Quitterie Delmas : café démocrate sur France 2.

Le dernier café démocrate de Quitterie Delmas avant la première réunion du conseil national du Mouvement Démocrate a pris un tour presque dramatique, parce qu'il se déroulait en même temps que le bureau (le "comité exécutoire", a dit Quitterie) de l'UDF morte-vivante qui devait trancher sur la propriété du siège que le MoDem hérite de l'UDF. Quand il a commencé, on n'avait pas encore le résultat du vote de ce comité. Et le matin même, Quitterie avait reçu un coup de fil d'une équipe de France 2 qui voulait venir au café démocrate enregristrer les états d'âme des militants du MoDem.
 
Quoiqu'on ait voulu faire, il est évident que la présence de la caméra a influé sur le discours des présents.
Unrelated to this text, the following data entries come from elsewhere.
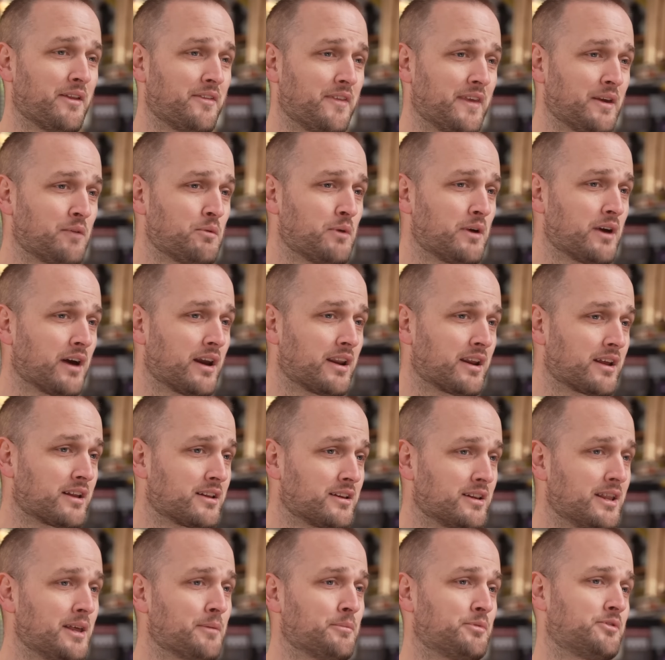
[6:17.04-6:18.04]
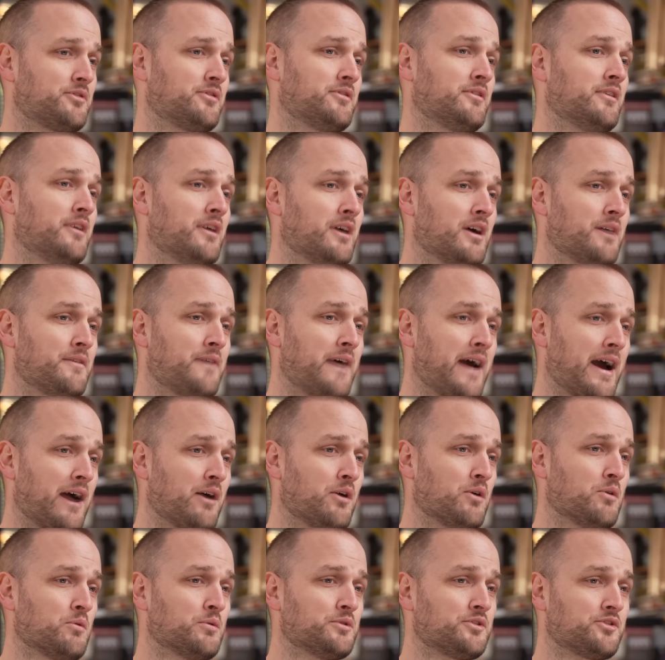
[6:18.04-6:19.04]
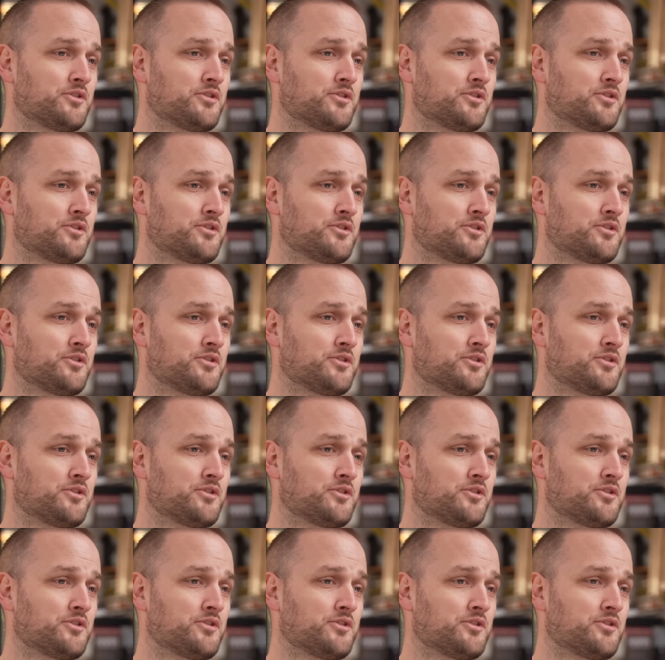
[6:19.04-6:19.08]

think we got a glimpse of how it would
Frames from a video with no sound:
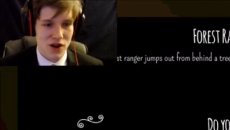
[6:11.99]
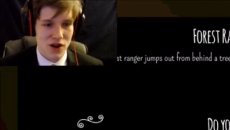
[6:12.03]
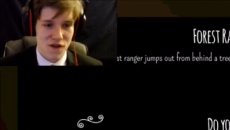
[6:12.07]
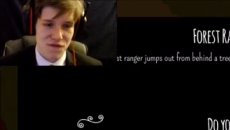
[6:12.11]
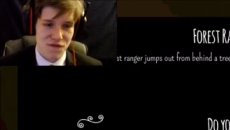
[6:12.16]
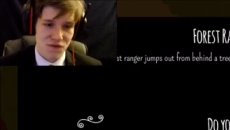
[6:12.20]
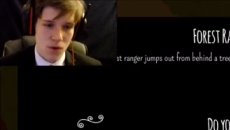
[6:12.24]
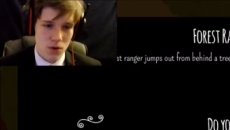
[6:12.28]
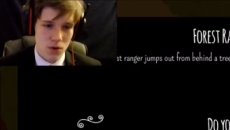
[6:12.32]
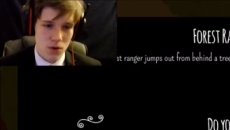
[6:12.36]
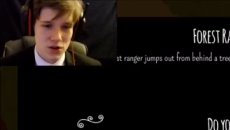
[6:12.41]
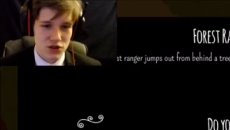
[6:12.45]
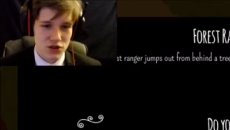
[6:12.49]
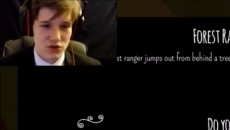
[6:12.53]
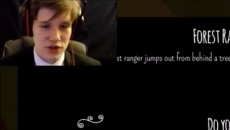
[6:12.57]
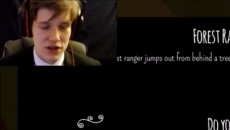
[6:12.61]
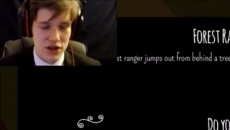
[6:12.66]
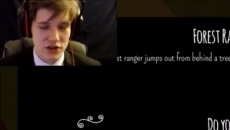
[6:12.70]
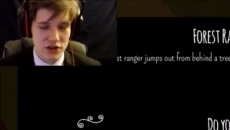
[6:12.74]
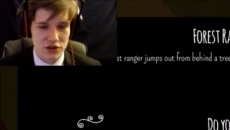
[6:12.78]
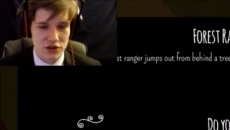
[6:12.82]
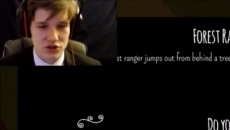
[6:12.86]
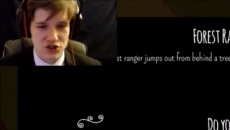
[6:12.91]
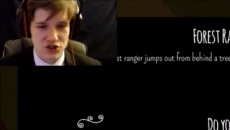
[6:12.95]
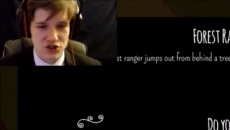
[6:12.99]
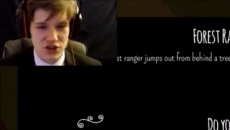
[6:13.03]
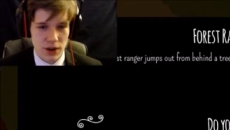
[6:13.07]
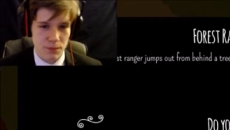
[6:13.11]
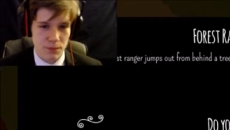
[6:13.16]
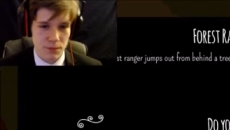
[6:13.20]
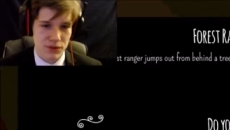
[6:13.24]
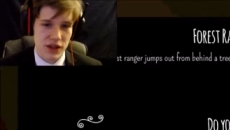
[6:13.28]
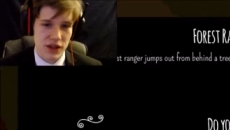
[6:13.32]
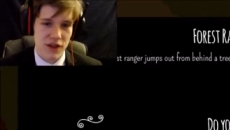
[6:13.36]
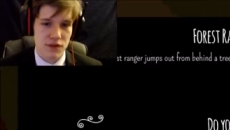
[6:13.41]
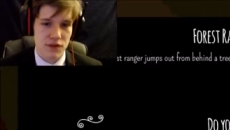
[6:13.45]
a forest ranger
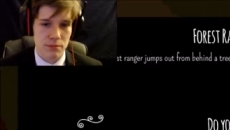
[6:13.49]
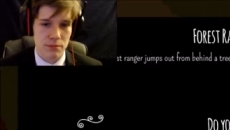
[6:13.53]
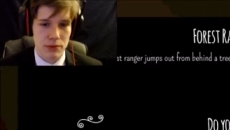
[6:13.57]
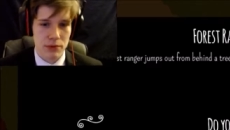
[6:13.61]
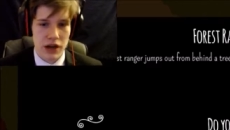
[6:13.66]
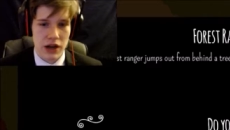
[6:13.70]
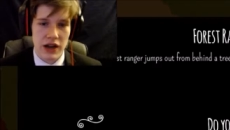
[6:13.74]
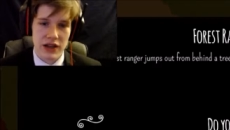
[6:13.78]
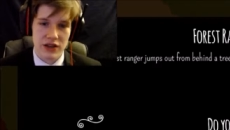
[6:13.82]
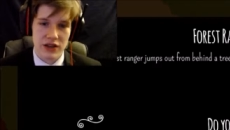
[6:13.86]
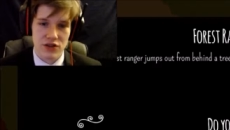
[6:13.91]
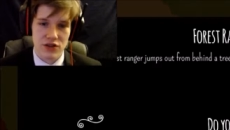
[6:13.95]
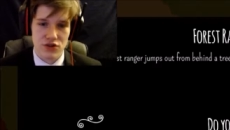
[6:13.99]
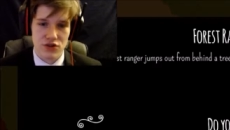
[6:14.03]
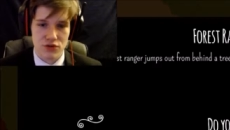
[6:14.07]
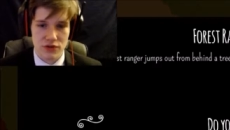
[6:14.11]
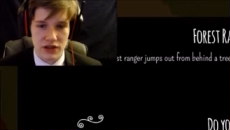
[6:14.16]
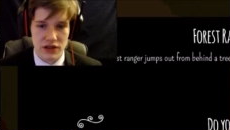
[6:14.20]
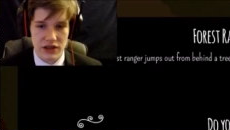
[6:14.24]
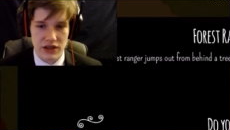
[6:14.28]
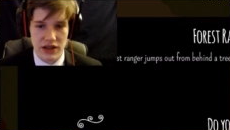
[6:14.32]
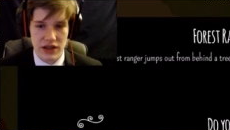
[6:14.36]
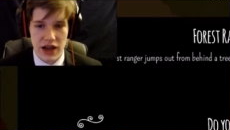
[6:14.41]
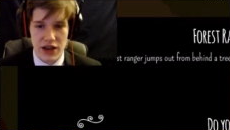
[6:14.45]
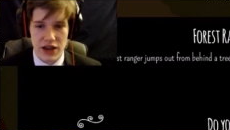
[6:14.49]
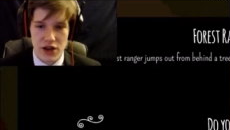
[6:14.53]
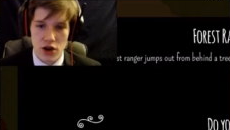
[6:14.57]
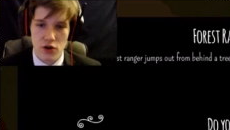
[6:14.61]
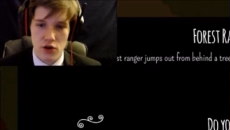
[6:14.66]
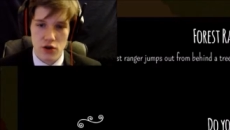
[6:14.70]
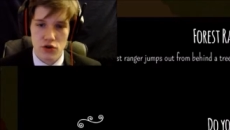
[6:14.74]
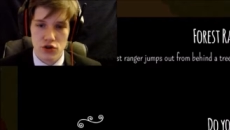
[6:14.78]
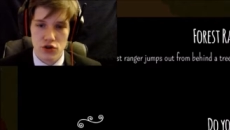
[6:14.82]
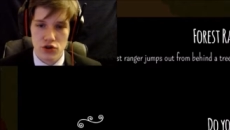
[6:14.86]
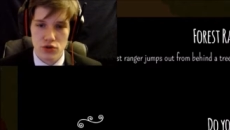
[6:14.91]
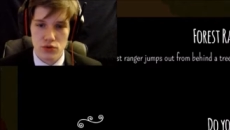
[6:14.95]
jumps out from behind a tree, I
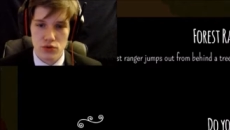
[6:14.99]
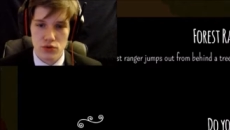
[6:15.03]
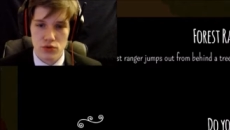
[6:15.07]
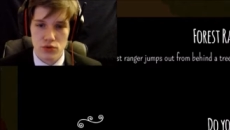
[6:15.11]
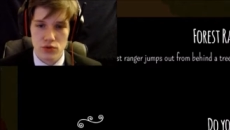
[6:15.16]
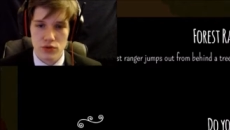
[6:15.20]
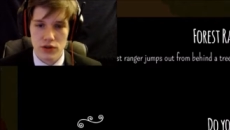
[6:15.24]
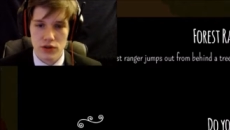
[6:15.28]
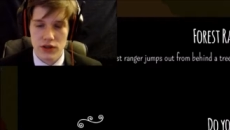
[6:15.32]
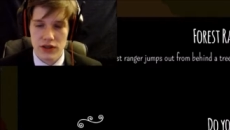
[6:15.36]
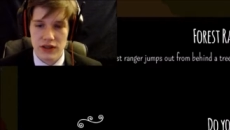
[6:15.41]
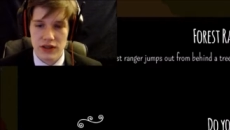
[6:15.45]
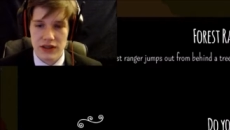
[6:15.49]
know you,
Nous avons tous été un peu plus positifs que d'habitude et ce n'était pas si bête - ni d'ailleurs si désagréable.
 
C'est vrai, quand le micro de la télé s'est éloigné des amplis, nous sommes redevenus un peu plus offensifs, un peu plus libres.
 
En tout, il y a eu un peu plus d'une centaine de militants et blogueurs, un peu plus que la dernière fois. Michel Hinard était là malgré ses doutes et ses écrasantes irresponsabilités au PaRaDem. Clément Le Ricousse a longuement répondu aux journalistes. Nadia Falfoul, très concentrée sur son CAPA, était tout de même moins tendue que pendant la période de campagne. Karima Bouache a parlé avec sa ferveur et son éloquence coutumières.
 
J'ai témoigné comme historique de l'UDF (mais non comme le doyen d'ancienneté, car l'un de nous est membre fondateur de feue l'UDF à travers le parti radical), expliquant que la France a changé et que nous traversons une véritable césure culturelle, plus forte qu'un simple effet de génération, et que le MoDem témoigne de ce changement, cependant que certains de nos leaders et militants ne l'ont pas encore intégré.
 
D'autres se sont exprimés comme adhérents nouveaux de sensibilité écologiste ou se sentant de gauche, l'un comme ex-adhérent du Parti Radical de Gauche, Nicole Rivoire comme ex-adhérente du Parti Socialiste, d'autres pour parler seulement de ce MoDem qui naît.
 
Au fond, la confiance dans le projet est intacte. Reste le désir d'une démocratie plus opérationnelle, d'une collégialité plus collaborative.
 
Quitterie a émis l'idée qu'au lieu d'instances généralistes encroûtées, nous nous dotions de comités adhoc, désignés pour un temps et adoptant une géométrie variable. Idée très novatrice qui évite le syndrôme de l'assoupissement.
 
Au milieu d'une phrase, elle a indiqué que le vote du comité exécutoire était sans appel : 19 voix pour que le MoDem conserve le siège de l'UDF, 6 voix contre. La question est tranchée. Forts applaudissements.
 
Un peu plus tard, Domitille Marbeau est arrivée en groupe et a expliqué son retard : le MoDem des Hauts-de-Seine, dont elle fait partie, se réunissait au siège, justement. Et, en y arrivant, les militants avaient été littéralement agrippés par des barbelés de micros et de caméras, et des journalistes qui leur demandaient pourquoi ils venaient là alors que leur parti était mort et qu'il était en train de perdre son siège. Elle en était encore étonnée.
 
La discussion s'est poursuivie, assez nourrie. Vers la fin, on a senti poindre les frustrations particulières des adhérents du MoDem parisien, qui ont ramené l'idée de la future candidature de Quitterie à la présidence du MoDem parisien.
 
Puis comme d'habitude, on a fini par des conversations dispersées et chaleureuses, au milieu desquelles Quitterie a hélas annoncé qu'elle s'absente pour deux semaines. Elle nous manque déjà.